SpaceX, Anthropic and OpenAI are all preparing initial public offerings, competing for investor cash that could determine who ends up the winner of the artificial intelligence era. The three companies “could make 2026 the biggest year for U.S. IPOs,” said the Financial Times.
SpaceX chief Elon Musk departed OpenAI in 2018, followed by Anthropic CEO Dario Amodei in 2020. Now the AI rivals are positioning themselves to “command the deepest pool of capital,” said the Financial Times. All are hoping to “ride a wave of AI enthusiasm” among investors, but stock markets may be less enamored of the sector’s “vast cash burn” than private backers have been.
What did the commentators say? The success of the IPOs depends on whether the AI startups can “keep growing at the ridiculous rates they have achieved so far,” said Parmy Olson at Bloomberg. OpenAI will bring in $280 billion in revenues by 2030, up from about $25 billion now, according to the firm.
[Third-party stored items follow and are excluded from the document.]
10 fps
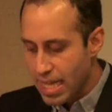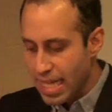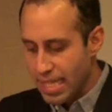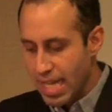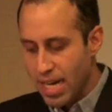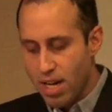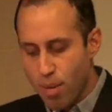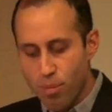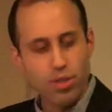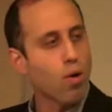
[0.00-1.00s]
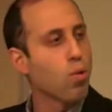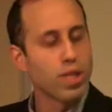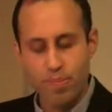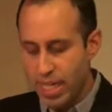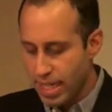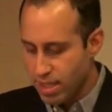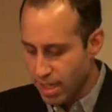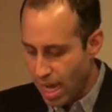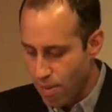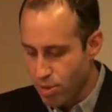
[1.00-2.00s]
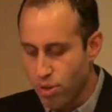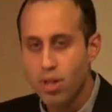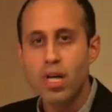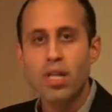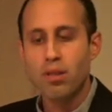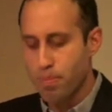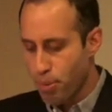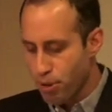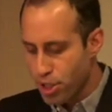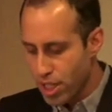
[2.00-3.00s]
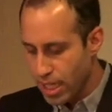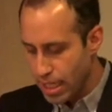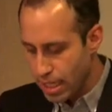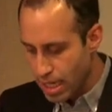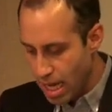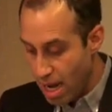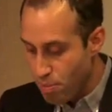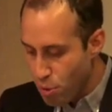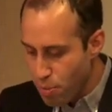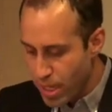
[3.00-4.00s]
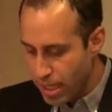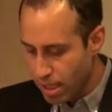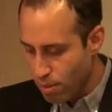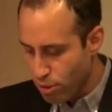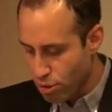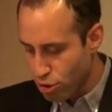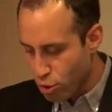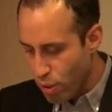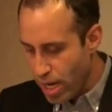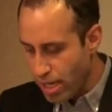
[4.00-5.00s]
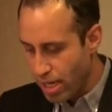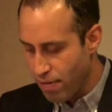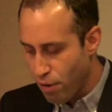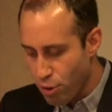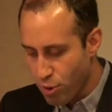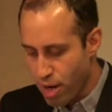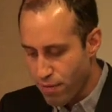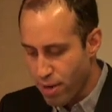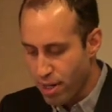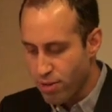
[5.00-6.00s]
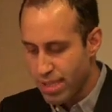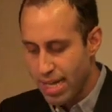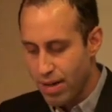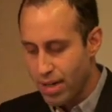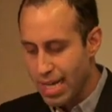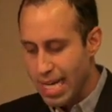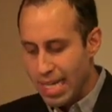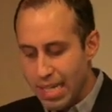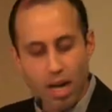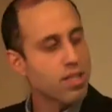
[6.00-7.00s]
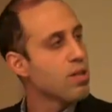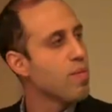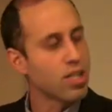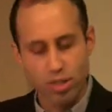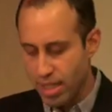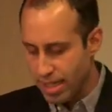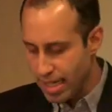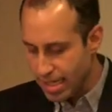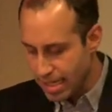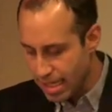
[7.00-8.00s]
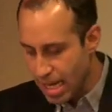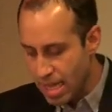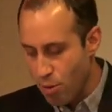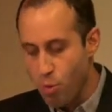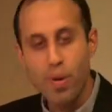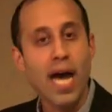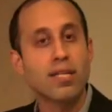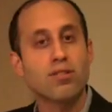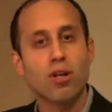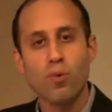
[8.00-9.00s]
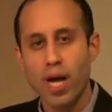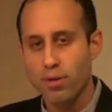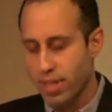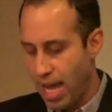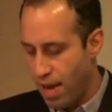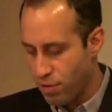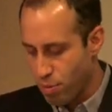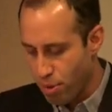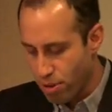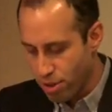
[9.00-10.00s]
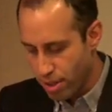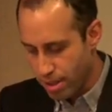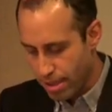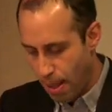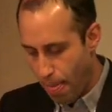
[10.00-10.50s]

the extent numbers only begin to capture the burgeoning and booming commercial trade in phonograph records there, not to mention the discs that were passed around after purchase.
To achieve that goal, the company’s corporate customers “must plug its technology into a broader array” of uses, including “sales, finance, healthcare, human resources, logistics” and more, said Bloomberg. But many potential business clients are “keeping generative AI at bay” amid questions about whether it’s “reliable enough for use in high-stakes decision-making.”
OpenAI’s need for “data centers, chips and cloud capacity” requires it to spend a lot of money, said Beatrice Nolan at Fortune. Its IPO filing will help investors determine if the company can turn a profit sooner rather than later.
What next? Investors are enthusiastic about AI, but some experts warn that the “novel technology comes with new risks,” said The Wall Street Journal. The markets have “not factored in the cost of the vulnerabilities these systems could create,” said Navrina Singh, the CEO of Credo AI, to the outlet.
The IPOs could be derailed by “abundant and cheap” artificial intelligence available from Chinese labs like DeepSeek, said CNBC. There are also “Western challengers” like Nvidia, Cohere, Reflection and Mistral that are “building cheaper, smaller, more efficient alternatives” than Anthropic and OpenAI. By the time their IPOs come to fruition, the “central premise of their valuations may already be gone.”